The version boundary matters. In Oracle 19c and other pre-21c deployments, JSON is typically stored in VARCHAR2, CLOB, or BLOB columns validated with IS JSON. In Oracle 21c and later, Oracle adds a native JSON data type backed by binary JSON, which is the better default for new designs when your environment supports it.
Quick Answer: Which Oracle JSON Feature Should You Use?
- Use
JSON_OBJECT,JSON_ARRAY,JSON_OBJECTAGG, andJSON_ARRAYAGGto generate JSON from relational data. - Use
JSON_VALUEfor a scalar,JSON_QUERYfor an object or array,JSON_EXISTSfor predicates, andJSON_TABLEwhen you need rows and columns. - Use
JSON_TRANSFORMwhen your database version supports it and you want a declarative, ordered, atomic update to a JSON document. - Use
JSON_OBJECT_TandJSON_ARRAY_Tin PL/SQL when the logic is procedural, conditional, or easier to express in code than in one SQL statement. - Use a
RETURNINGclause for large results.
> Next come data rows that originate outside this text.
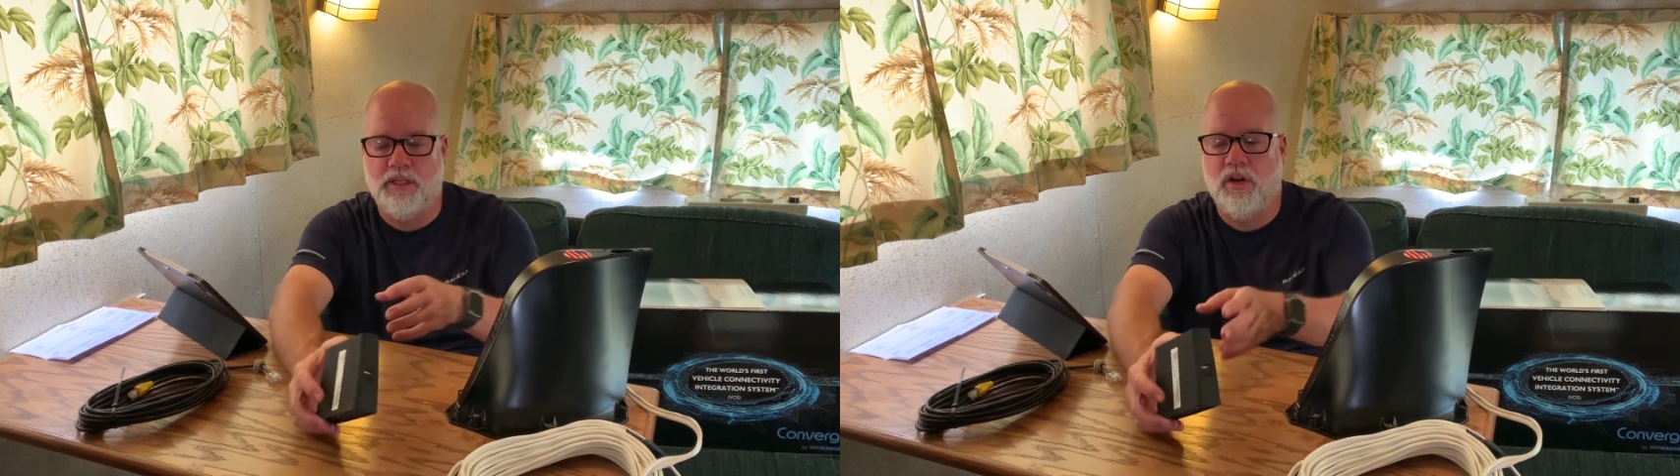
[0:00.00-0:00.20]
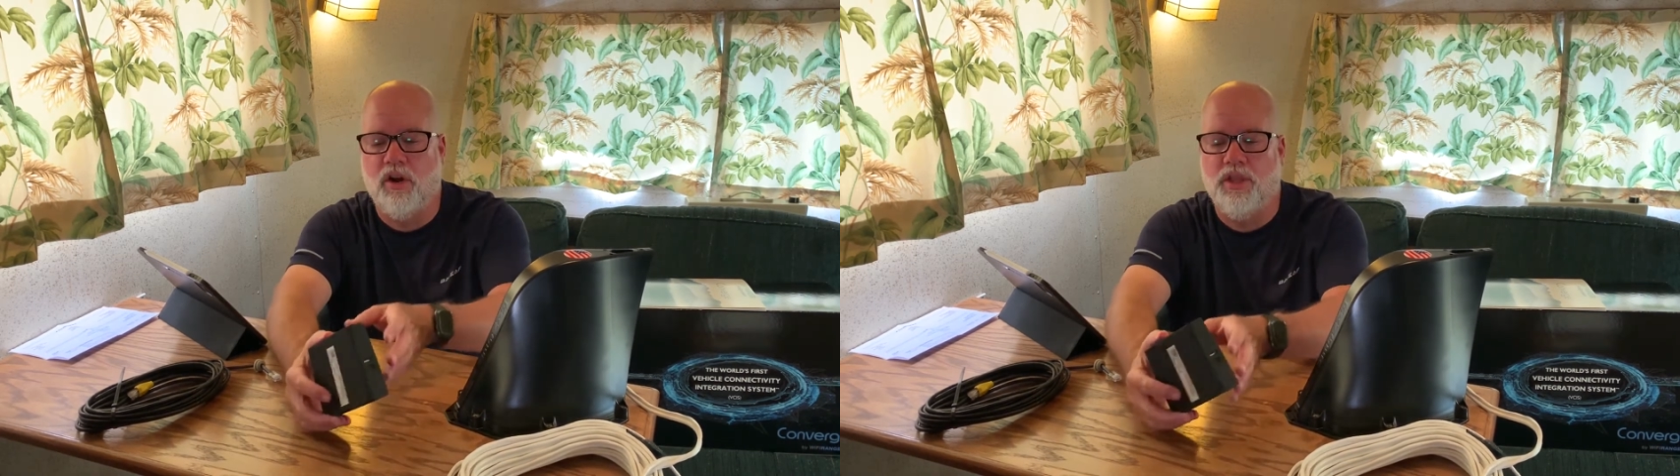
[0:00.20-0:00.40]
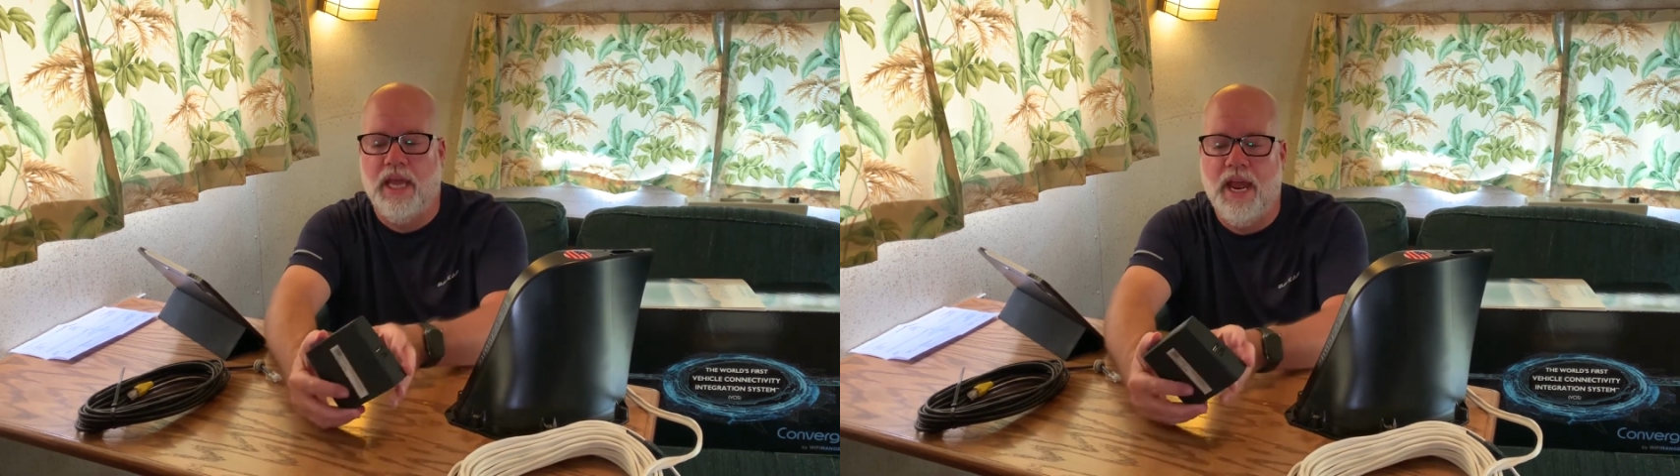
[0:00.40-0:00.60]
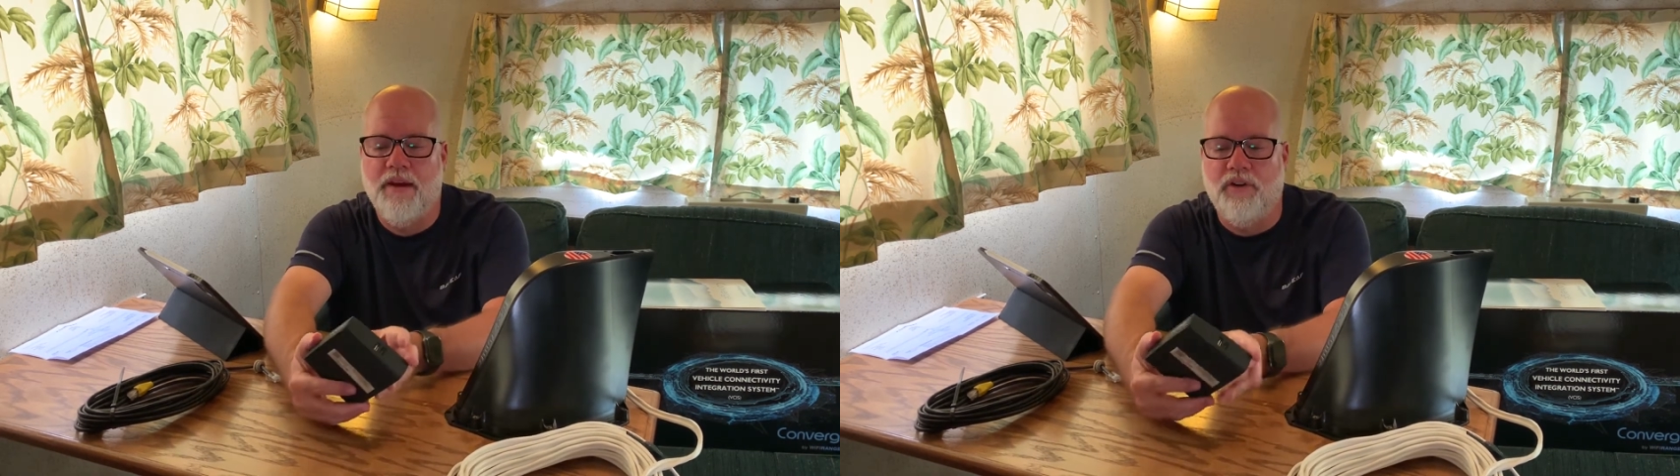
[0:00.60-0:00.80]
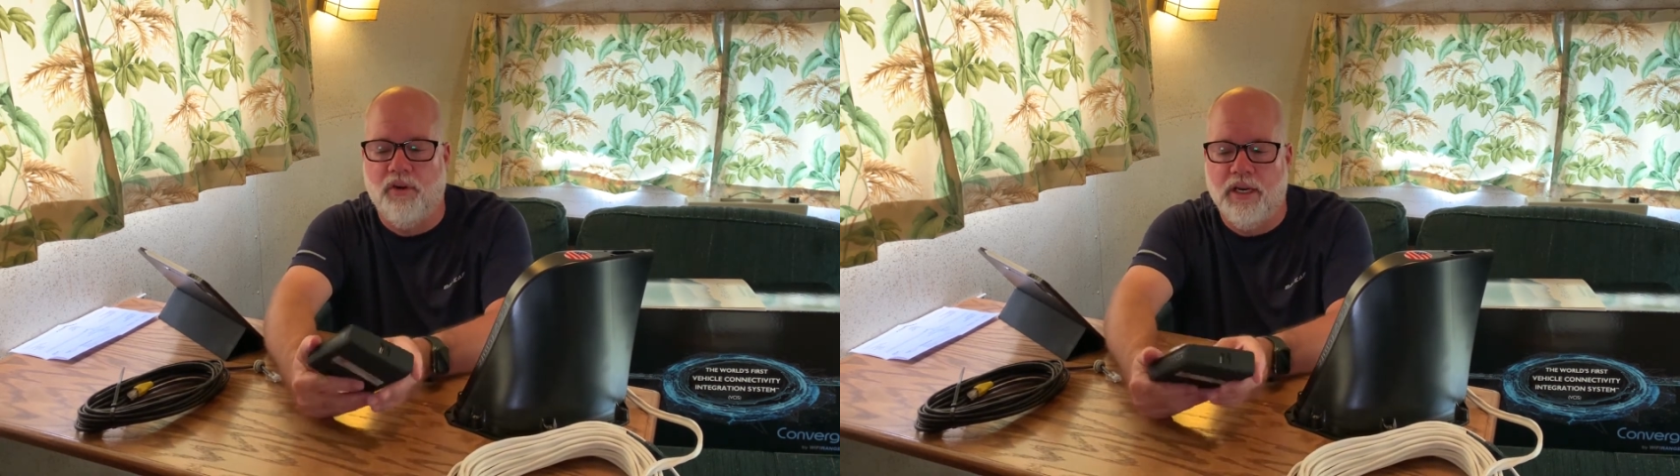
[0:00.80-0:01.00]
is called the
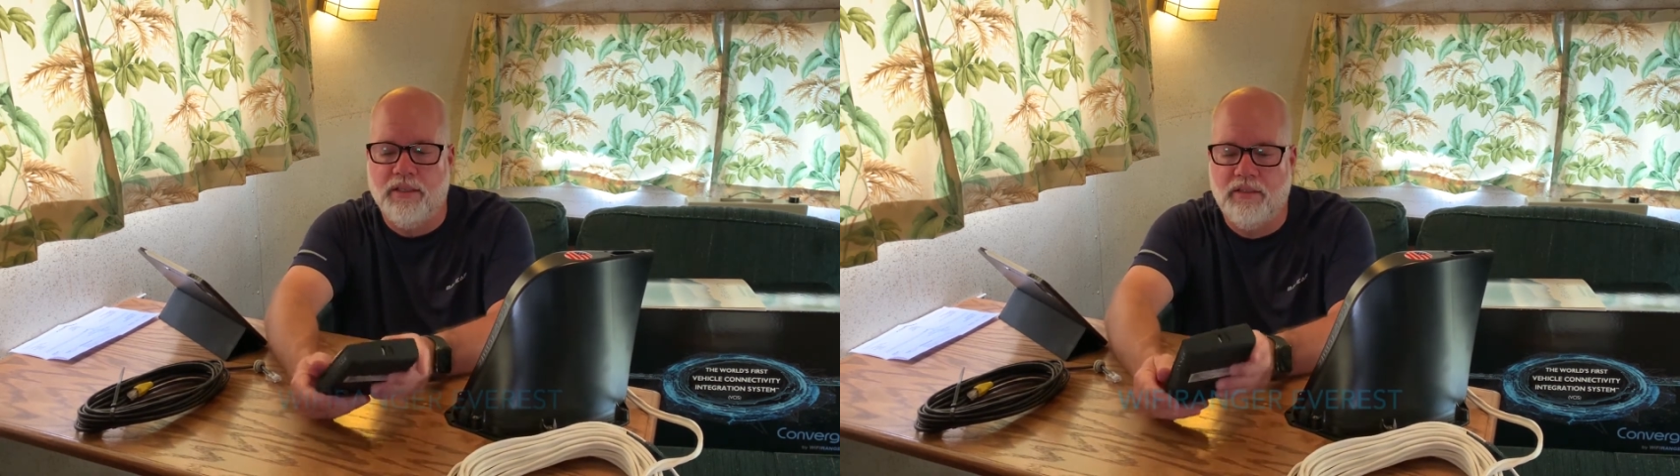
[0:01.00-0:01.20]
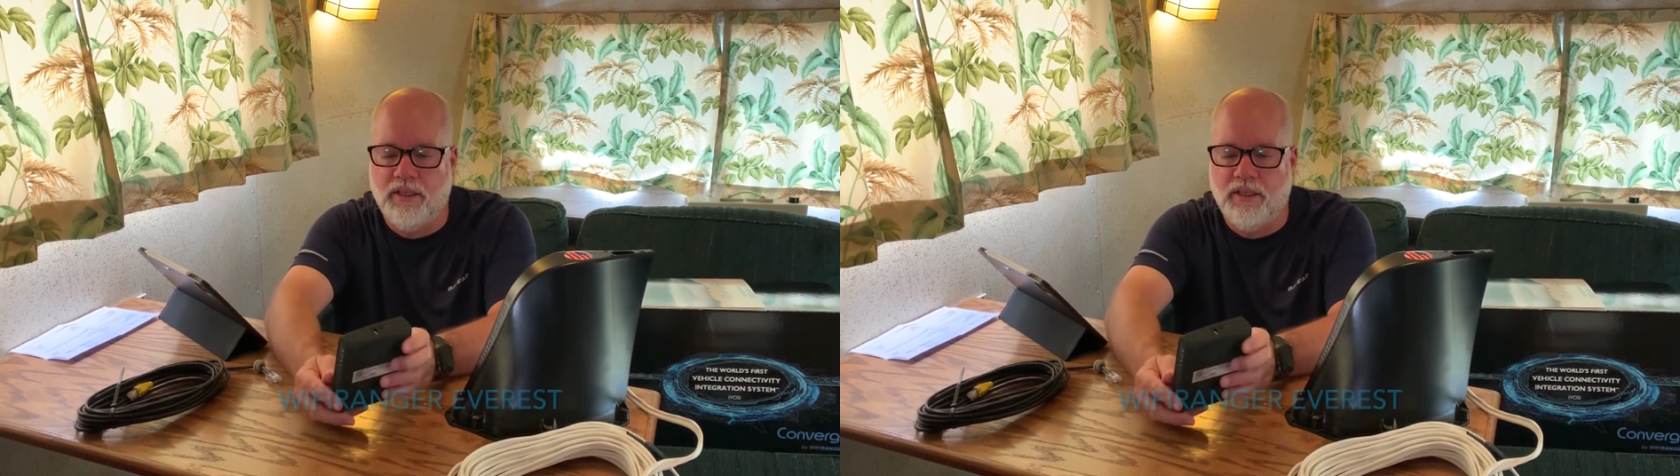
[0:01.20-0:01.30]
Everest.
Without it, many SQL/JSON functions on textual JSON default toVARCHAR2(4000), which is often too small for real payloads.
Version-Aware Compatibility
A lot of confusion around Oracle JSON comes from mixing guidance for 19c and 21c+. The table below is the short version that matters most in practice.
| Oracle Version | What You Can Rely On | Practical Default |
|---|---|---|
| 19c and older long-lived deployments | JSON in VARCHAR2, CLOB, or BLOB with IS JSON; SQL/JSON query and generation functions; PL/SQL JSON object types | Store larger documents in CLOB or BLOB, validate with IS JSON, and use SQL/JSON for querying |
| 21c and later | Native JSON data type, binary JSON storage, JSON_TRANSFORM, and bridge methods between PL/SQL object types and SQL JSON values | Prefer the native JSON type for new tables if your database compatibility settings allow it |
The native JSON type is not a 19c feature. If you are maintaining a 19c system, plan around text or binary large object storage plus IS JSON validation.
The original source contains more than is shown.